## What you are asked to do
Give the records below again, exactly as they appear.

## Saved entries
________________________________________

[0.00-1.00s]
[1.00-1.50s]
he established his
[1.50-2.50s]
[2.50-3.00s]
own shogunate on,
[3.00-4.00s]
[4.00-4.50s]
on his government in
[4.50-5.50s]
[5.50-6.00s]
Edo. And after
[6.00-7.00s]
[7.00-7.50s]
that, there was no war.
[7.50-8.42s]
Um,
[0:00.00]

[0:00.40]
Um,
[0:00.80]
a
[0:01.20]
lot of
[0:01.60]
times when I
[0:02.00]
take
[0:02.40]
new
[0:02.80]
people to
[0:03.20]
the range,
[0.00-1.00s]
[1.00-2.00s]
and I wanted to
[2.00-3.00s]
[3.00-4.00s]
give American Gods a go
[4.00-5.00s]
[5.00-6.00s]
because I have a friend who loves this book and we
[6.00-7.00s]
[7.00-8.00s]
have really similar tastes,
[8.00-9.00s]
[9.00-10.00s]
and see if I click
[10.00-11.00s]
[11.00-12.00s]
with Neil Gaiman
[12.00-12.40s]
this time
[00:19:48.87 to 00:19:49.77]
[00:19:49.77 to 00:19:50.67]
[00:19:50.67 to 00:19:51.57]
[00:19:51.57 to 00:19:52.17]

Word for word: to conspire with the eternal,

________________________________________

## Result for this exercise
[0.00-1.00s]
[1.00-1.50s]
he established his
[1.50-2.50s]
[2.50-3.00s]
own shogunate on,
[3.00-4.00s]
[4.00-4.50s]
on his government in
[4.50-5.50s]
[5.50-6.00s]
Edo. And after
[6.00-7.00s]
[7.00-7.50s]
that, there was no war.
[7.50-8.42s]
Um,
[0:00.00]

[0:00.40]
Um,
[0:00.80]
a
[0:01.20]
lot of
[0:01.60]
times when I
[0:02.00]
take
[0:02.40]
new
[0:02.80]
people to
[0:03.20]
the range,
[0.00-1.00s]
[1.00-2.00s]
and I wanted to
[2.00-3.00s]
[3.00-4.00s]
give American Gods a go
[4.00-5.00s]
[5.00-6.00s]
because I have a friend who loves this book and we
[6.00-7.00s]
[7.00-8.00s]
have really similar tastes,
[8.00-9.00s]
[9.00-10.00s]
and see if I click
[10.00-11.00s]
[11.00-12.00s]
with Neil Gaiman
[12.00-12.40s]
this time
[00:19:48.87 to 00:19:49.77]
[00:19:49.77 to 00:19:50.67]
[00:19:50.67 to 00:19:51.57]
[00:19:51.57 to 00:19:52.17]

Word for word: to conspire with the eternal,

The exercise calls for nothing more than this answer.